#### Task details
Omit the pictures and reproduce the rest of the listing exactly.

▼

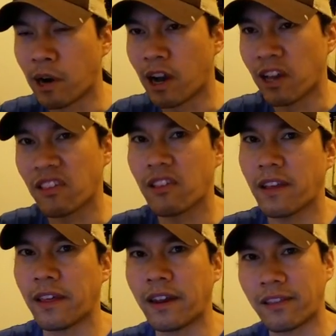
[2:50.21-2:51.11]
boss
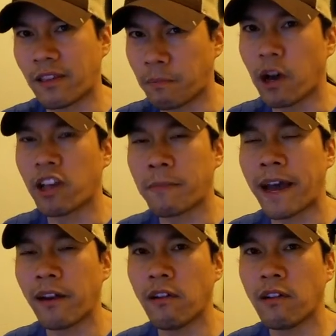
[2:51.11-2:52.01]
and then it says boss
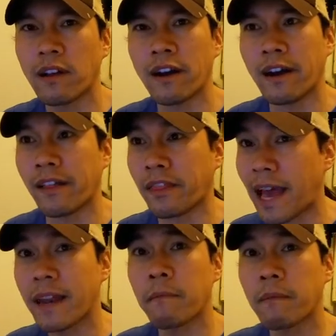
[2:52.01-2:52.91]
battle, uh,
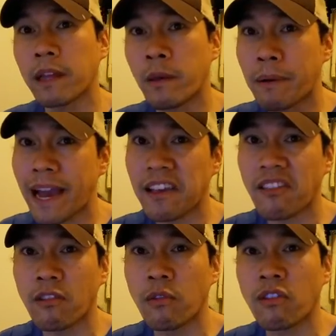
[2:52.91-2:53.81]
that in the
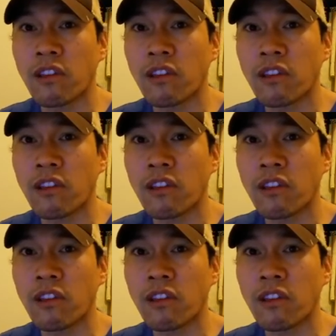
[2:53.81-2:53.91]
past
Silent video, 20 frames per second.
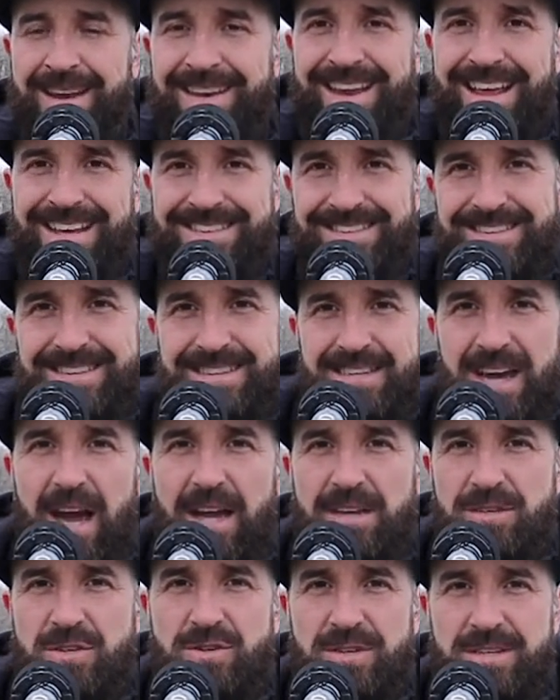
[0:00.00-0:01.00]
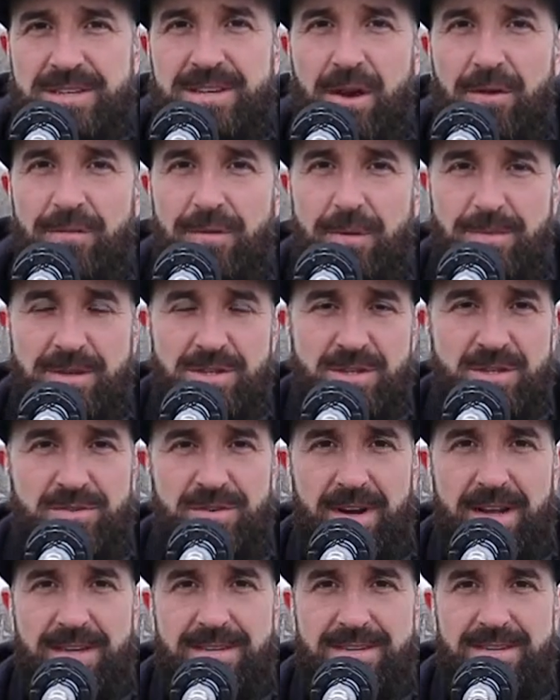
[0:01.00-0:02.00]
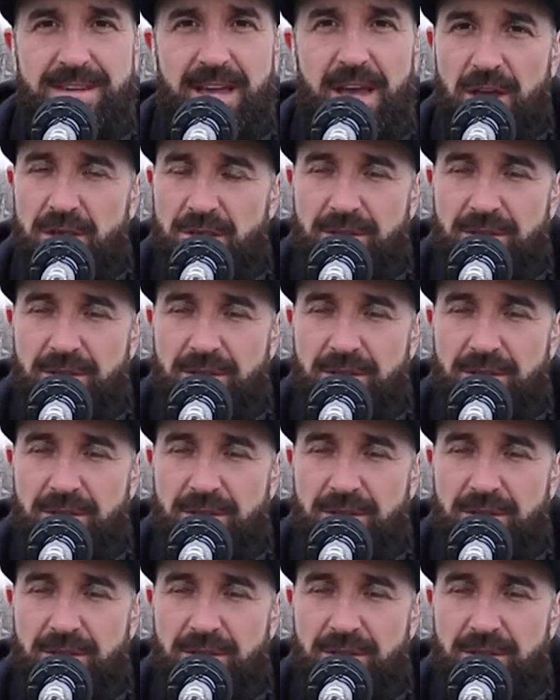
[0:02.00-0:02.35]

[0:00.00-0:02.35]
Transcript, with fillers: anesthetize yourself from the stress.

▲

#### Response to the task
[2:50.21-2:51.11]
boss
[2:51.11-2:52.01]
and then it says boss
[2:52.01-2:52.91]
battle, uh,
[2:52.91-2:53.81]
that in the
[2:53.81-2:53.91]
past
Silent video, 20 frames per second.
[0:00.00-0:01.00]
[0:01.00-0:02.00]
[0:02.00-0:02.35]

[0:00.00-0:02.35]
Transcript, with fillers: anesthetize yourself from the stress.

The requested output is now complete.